Y el SEÑOR de los ejércitos hará en este monte a todos los pueblos convite de engordados, convite de vinos purificados, de gruesos tuétanos, de purificados líquidos. Y deshará en este monte la máscara de la cobertura con que están cubiertos todos los pueblos; y la cubierta que está extendida sobre todos los gentiles. Destruirá a la muerte para siempre; y limpiará el Señor toda lágrima de todos los rostros; y quitará la afrenta de su pueblo de toda la tierra; porque el SEÑOR lo ha determinado.

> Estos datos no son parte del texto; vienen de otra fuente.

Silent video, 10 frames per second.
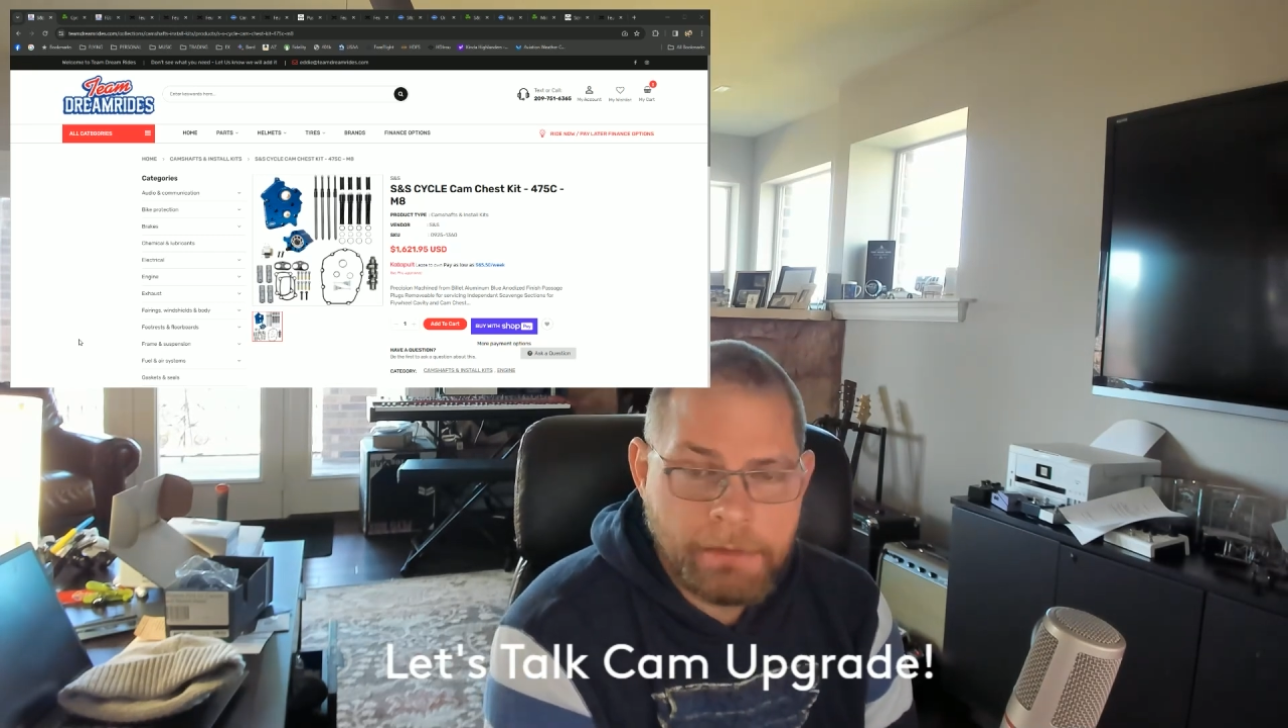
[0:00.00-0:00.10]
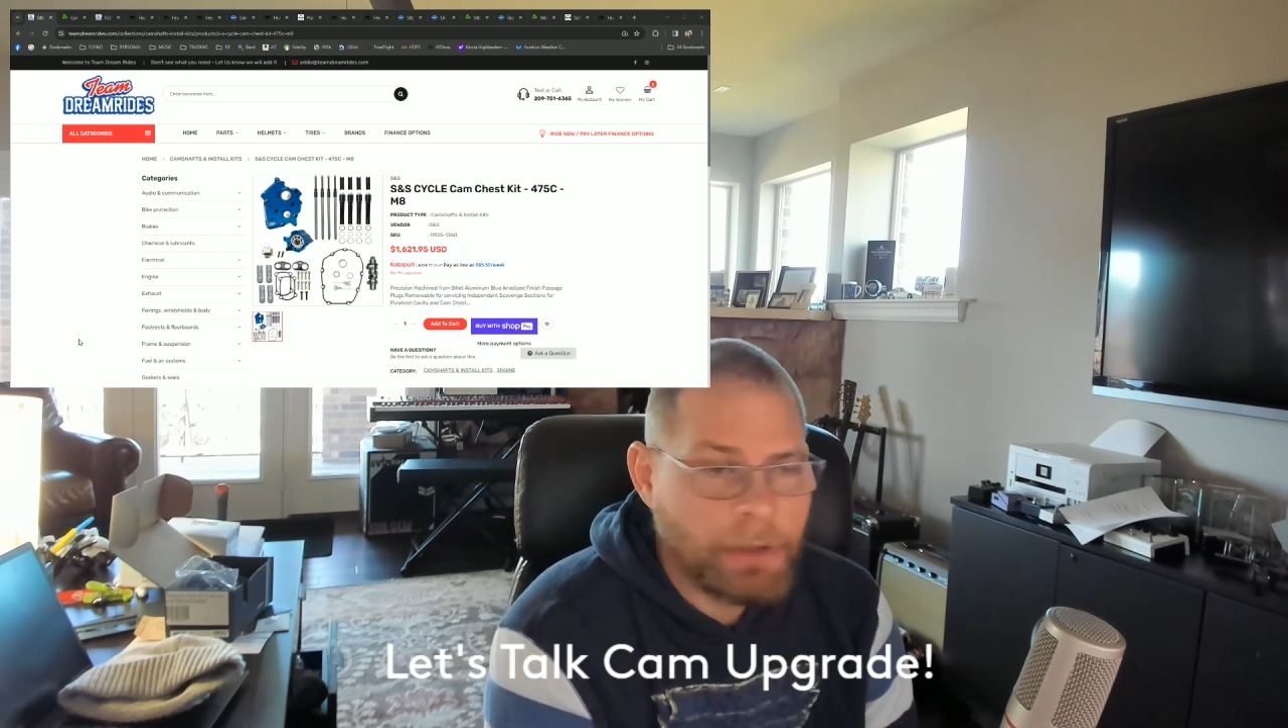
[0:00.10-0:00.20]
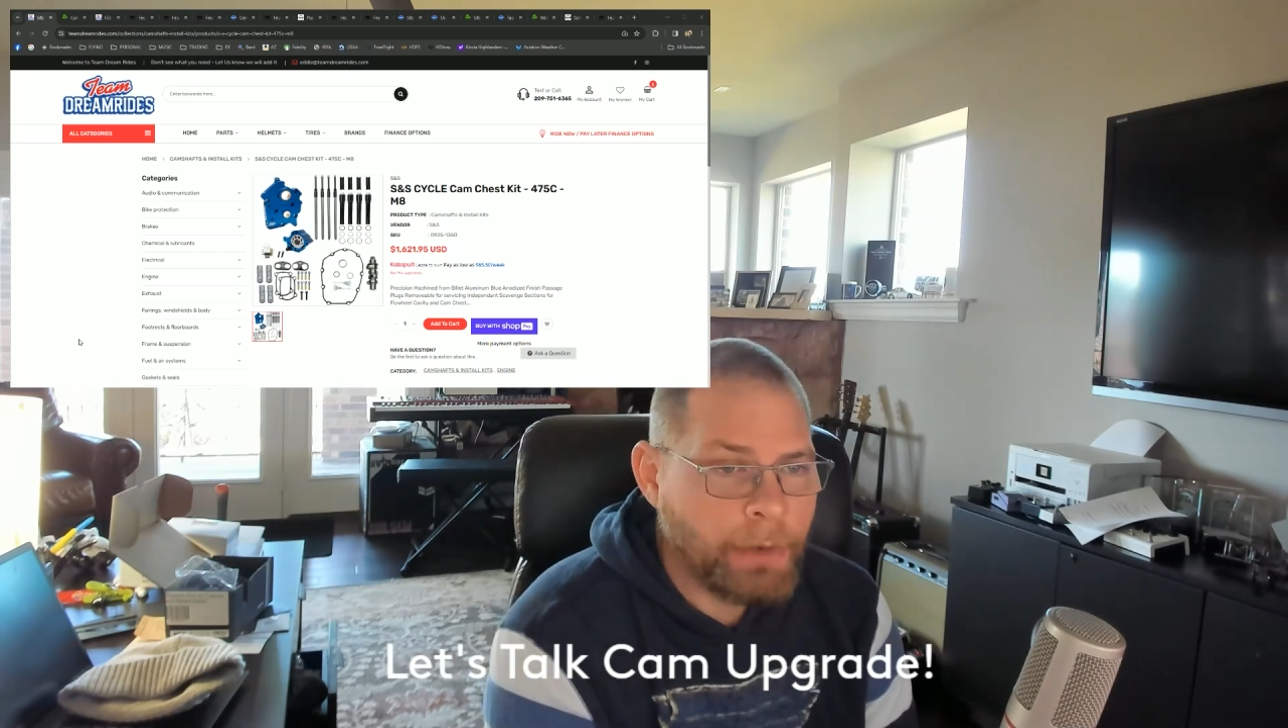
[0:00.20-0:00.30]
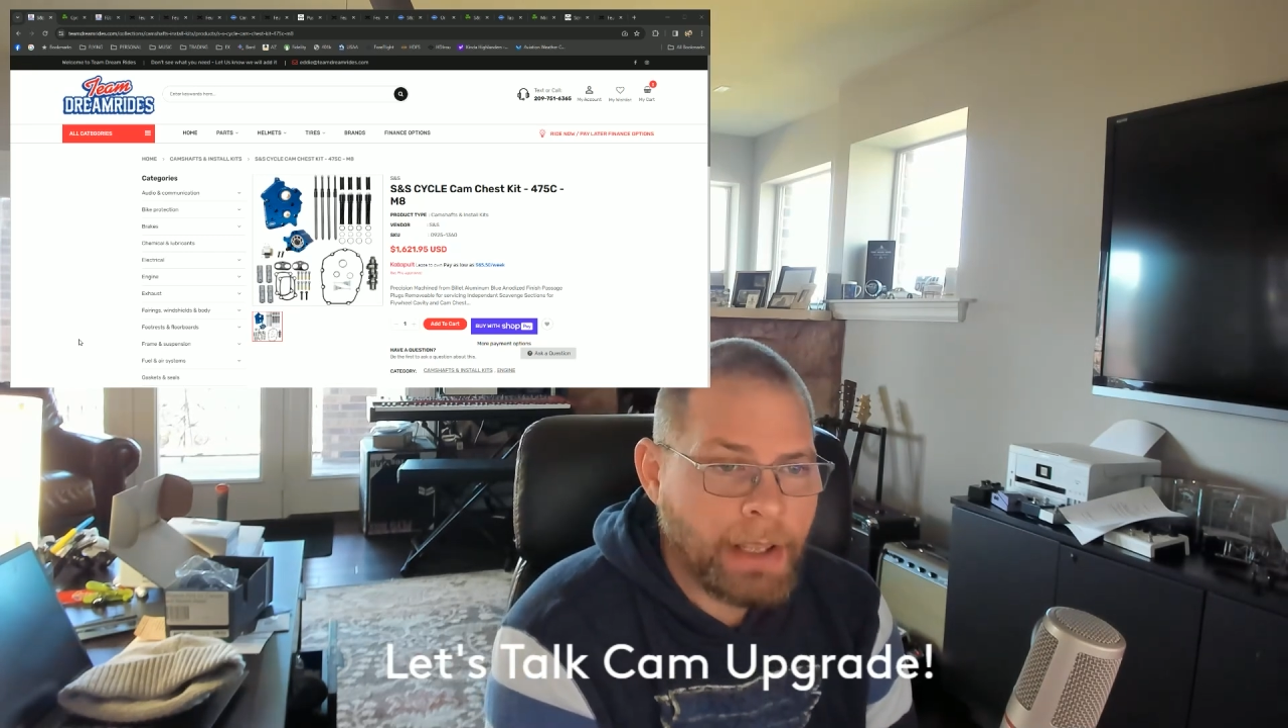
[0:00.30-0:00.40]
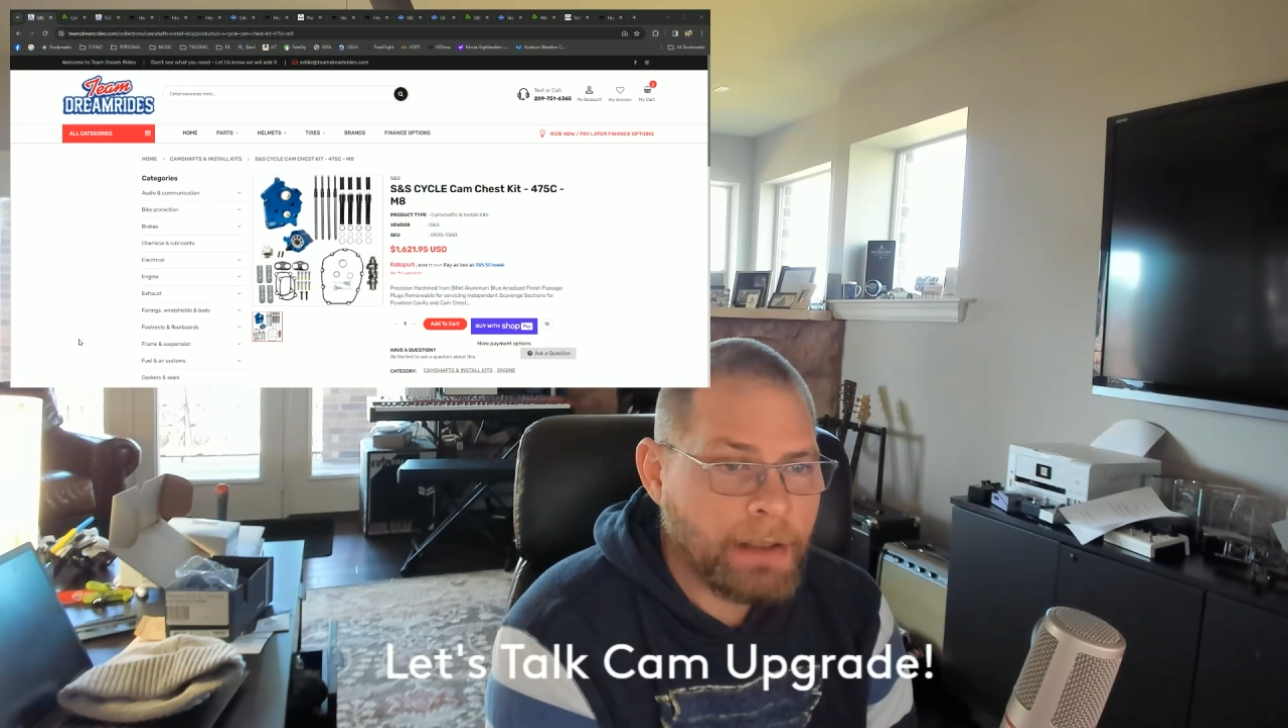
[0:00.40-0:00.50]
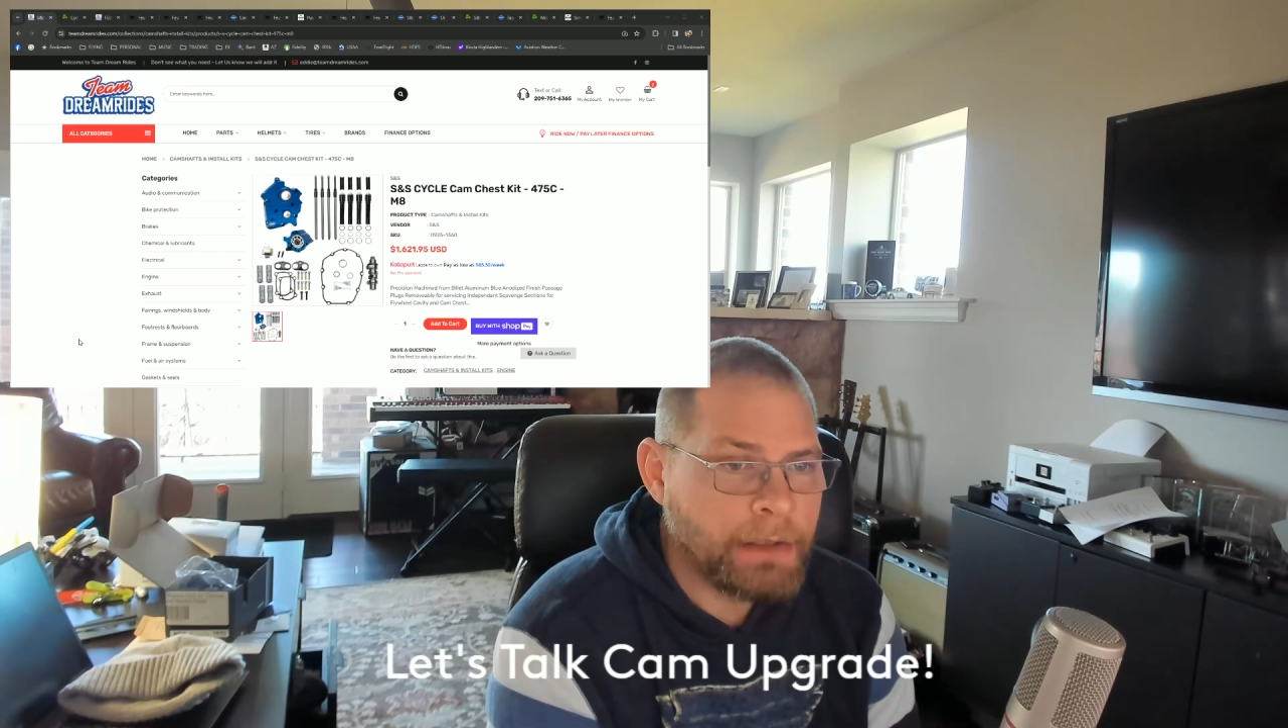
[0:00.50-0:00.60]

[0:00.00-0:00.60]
don't have,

Y se dirá en aquel día: He aquí, éste es nuestro Dios, a quien esperamos, y nos ha salvado. Este es el SEÑOR a quien esperamos, nos gozaremos y nos alegraremos en su salud. 10 Porque la mano del SEÑOR reposará en este monte; y Moab será trillado debajo de él, como es trillada la paja en el muladar. 11 Y extenderá su mano por en medio de él, como la extiende el nadador para nadar; y abatirá su soberbia con los miembros de sus manos; 12 y allanará la fortaleza de tus altos muros; la humillará y la derribará a tierra, hasta el polvo.